One major complaint among oncologists is that PBMs offer reimbursement rates for cancer drugs that are lower than the acquisition cost. In light of Rutledge, states might seek to regulate the reimbursement costs for all drugs obtained through a PBM to ensure fair reimbursement, and could curtail practices like “white bagging,” which requires that a drug be purchased through a specialty pharmacy before it is shipped to the provider’s office for administration, instead of allowing the physician’s staff or hospital pharmacy to prepare the drug on-site.

B. Balance Billing and Emergency Care

States have recently sought to regulate surprise medical billing and balance billing practices by insurers. Because Rutledge narrows the breadth of ERISA preemption, it may empower states to more broadly regulate in this area for the purpose of protecting patients from unanticipated healthcare costs.

For example, the United States District Court for the Southern District of Texas recently held that a Texas state law that requires insurers to compensate nonpreferred and non-network emergency medical providers at “usual and customary” rates was not preempted by ERISA. After a review of Rutledge, the court said it could not distinguish “between an Arkansas law that regulates the rate at which PBMs reimburse pharmacies, and the Texas emergency care statutes, which regulate the rate at which insurers and insurance plan administrators reimburse emergency care physicians,” in the context of ERISA preemption.

Importantly, the court noted that the emergency care statutes do not require insurers to adopt any specific scheme, and wrote that the statutes “equate to cost regulation,” which, under Rutledge, is not preempted by ERISA. The court highlighted that state laws that “merely increase costs or alter incentives for ERISA plans” are not preempted by ERISA. If other district courts interpret Rutledge similarly, states may have a clearer path to regulate costs for various kinds of healthcare service providers, not just pharmacies.

C. DIR Fees

Rutledge may also empower states to more broadly regulate post-point-of-sale price concessions, such as DIR fees, negotiated between PBMs or plans and pharmacies (both retail and specialty). Pharmacies have long objected to the growth in both fixed and percentage-based DIR fees, which they argue unreasonably strain margins, due to their unpredictability, and raise patient cost sharing at the pharmacy counter.

In Wilke v. Pharm. Care Mgmt. Ass’n, the Supreme Court recently remanded to the Eighth Circuit a case where PCMA challenged a North Dakota statute that, among other things, seeks to regulate DIR fees that PBMs charge to pharmacies.  While discussions around changing the regulatory structure for DIR fees in the Medicare program continue at the federal level, at least assuming that the Eighth Circuit now upholds the North Dakota statute, other states may regulate in this area.
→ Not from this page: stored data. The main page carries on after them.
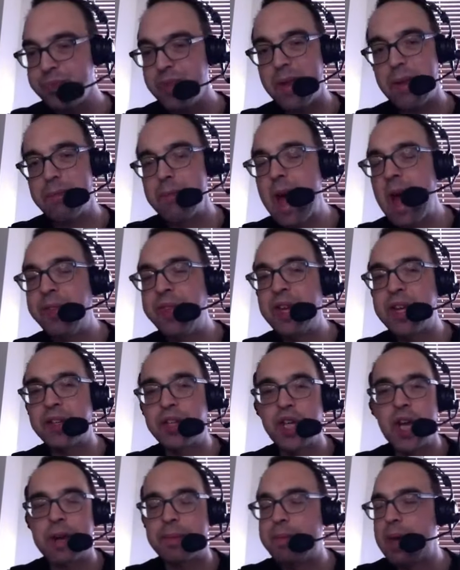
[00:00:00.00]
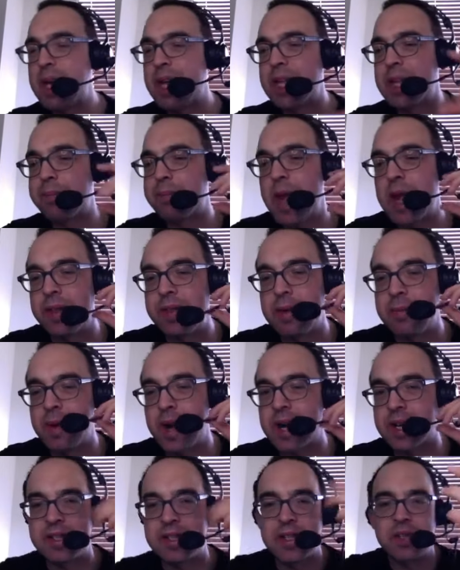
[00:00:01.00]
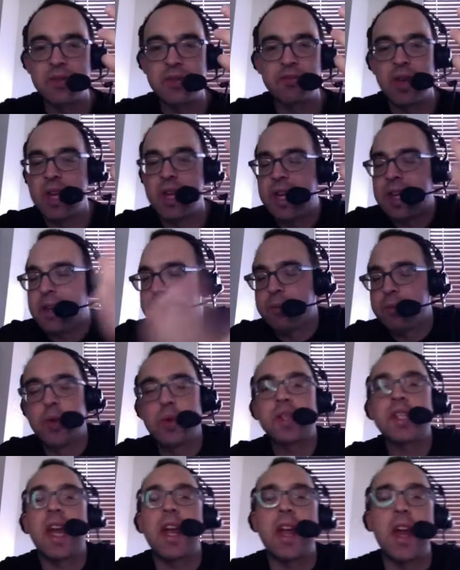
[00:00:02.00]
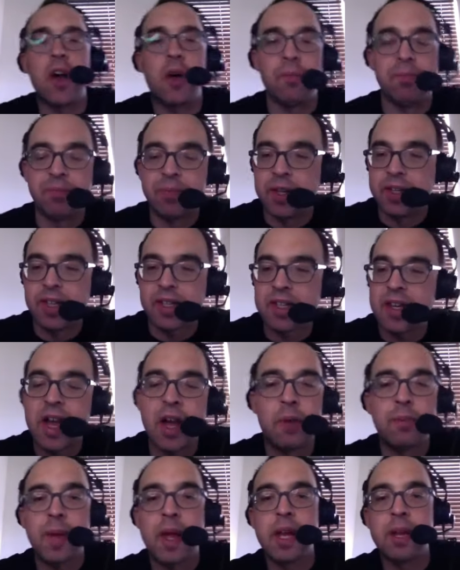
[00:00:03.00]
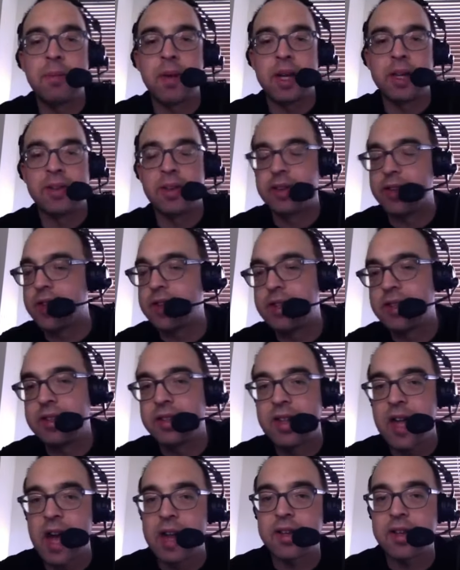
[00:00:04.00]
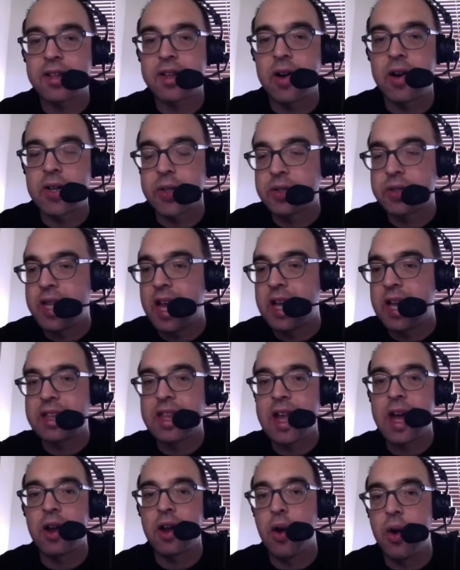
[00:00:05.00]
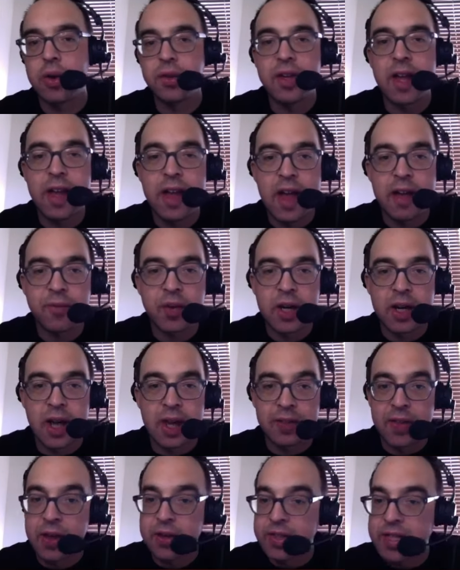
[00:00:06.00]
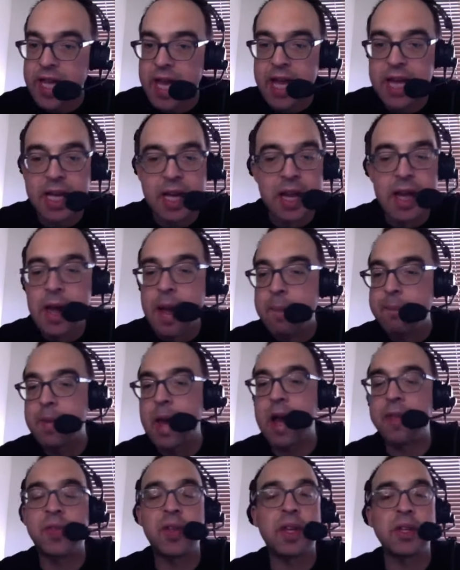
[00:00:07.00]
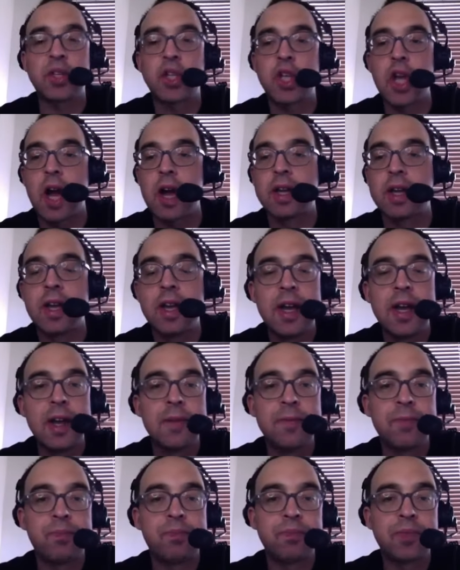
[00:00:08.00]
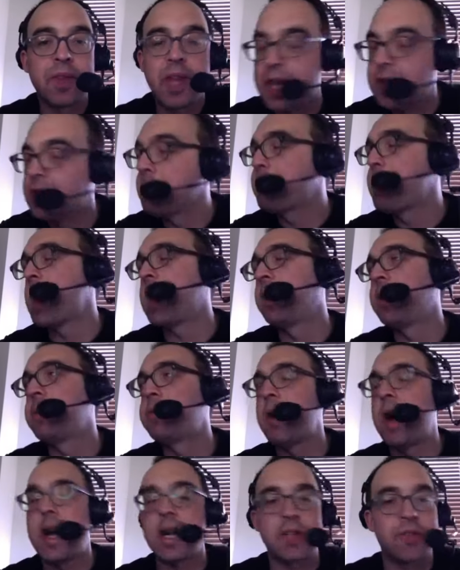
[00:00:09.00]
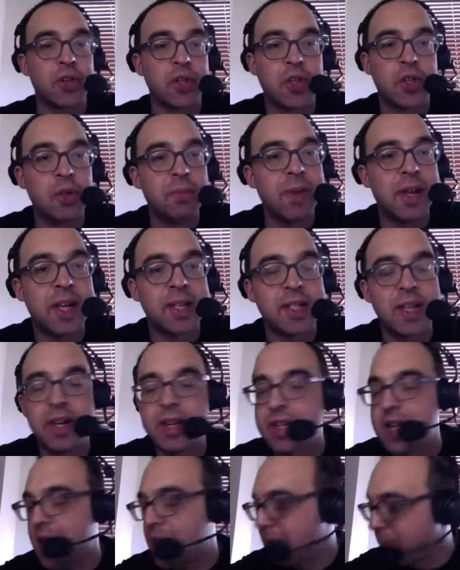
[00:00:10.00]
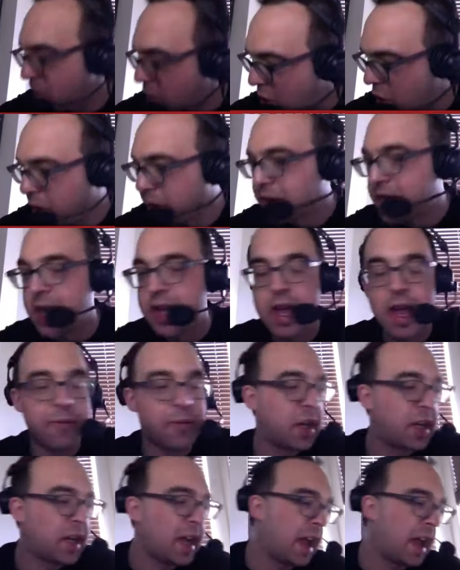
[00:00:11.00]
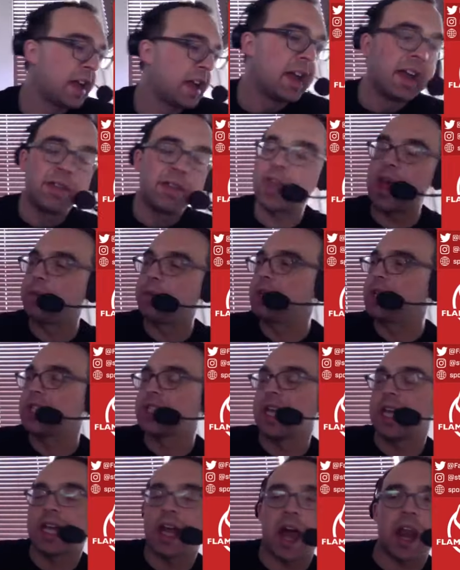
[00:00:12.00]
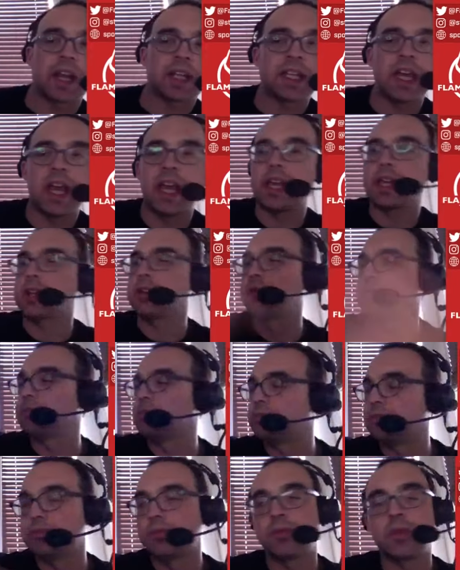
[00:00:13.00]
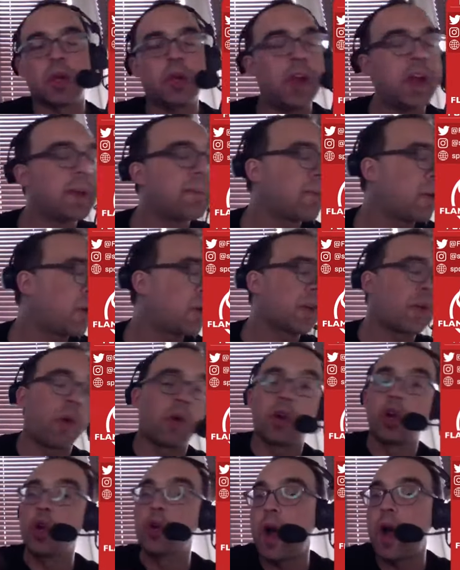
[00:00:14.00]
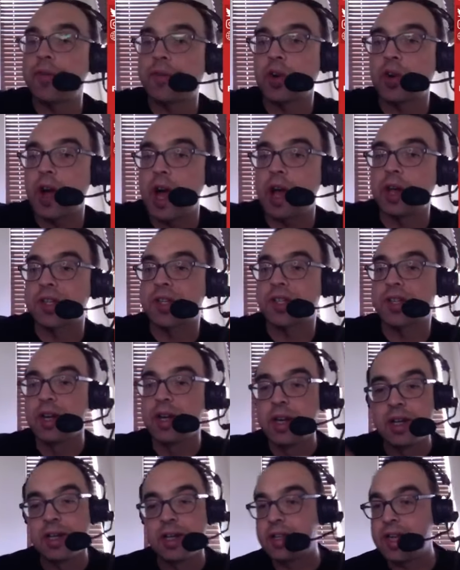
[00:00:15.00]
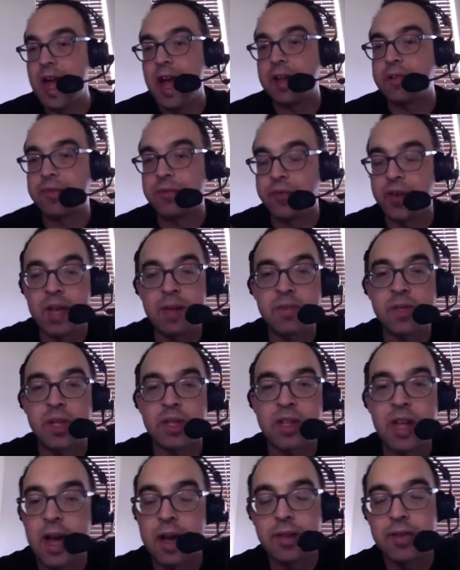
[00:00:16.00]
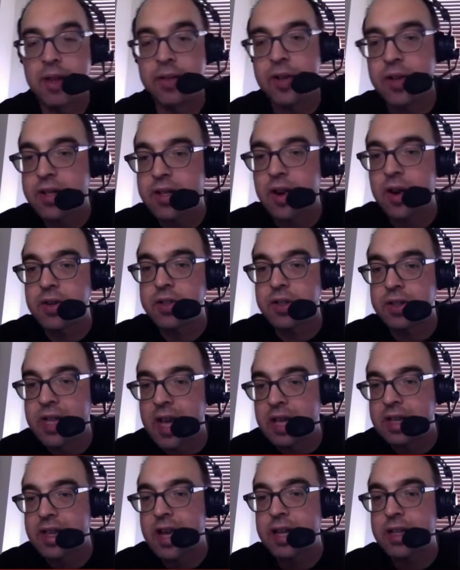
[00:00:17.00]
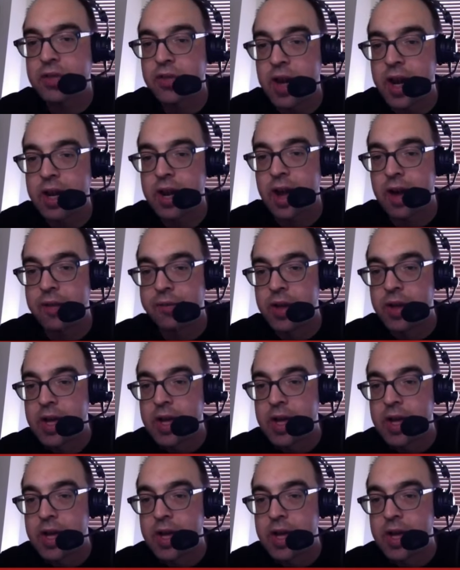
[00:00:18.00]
Matthew Tkachuk being in the penalty box doesn't really, who does that help? That doesn't help anybody. The Dallas Stars will take that all day, every day. They'll take Matthew Tkachuk in the penalty box for 2 minutes at a time, all day, every day. That means they got to take Klingberg or whoever else. Yeah, the Stars will take that trade-off.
Because Rutledge allows for regulation of costs paid to PBMs, provided new regulations do not require insurers to “adopt any specific scheme,” states may be able to limit the amount or extent to which PBMs collect rebates or chargebacks from pharmacies post-point-of-sale. It remains to be determined whether direct regulation of the quality metrics that PBMs use to determine pharmacy performance for calculating DIR fees would constitute an “impermissible connection with or reference to ERISA.” 

While Rutledge may result in positive change for independent pharmacies, the PCMA released a statement after the release of the opinion saying, “As states across the country consider this outcome, we would encourage they proceed with caution and avoid any regulations around prescription drug benefits that will result in higher health care costs for consumers and employers.”

If state laws result in higher drug reimbursement, it could lead to higher costs to health plans, employers or even employees or health plan members. On the other hand, complexity in the pricing of drugs at various stages of the distribution cycle makes it hard to predict the specific impact of laws like Act 900. The hope, however, is that those complications will forestall the closure of many independent pharmacies, and streamline the supply chain that delivers specialty drugs to patients.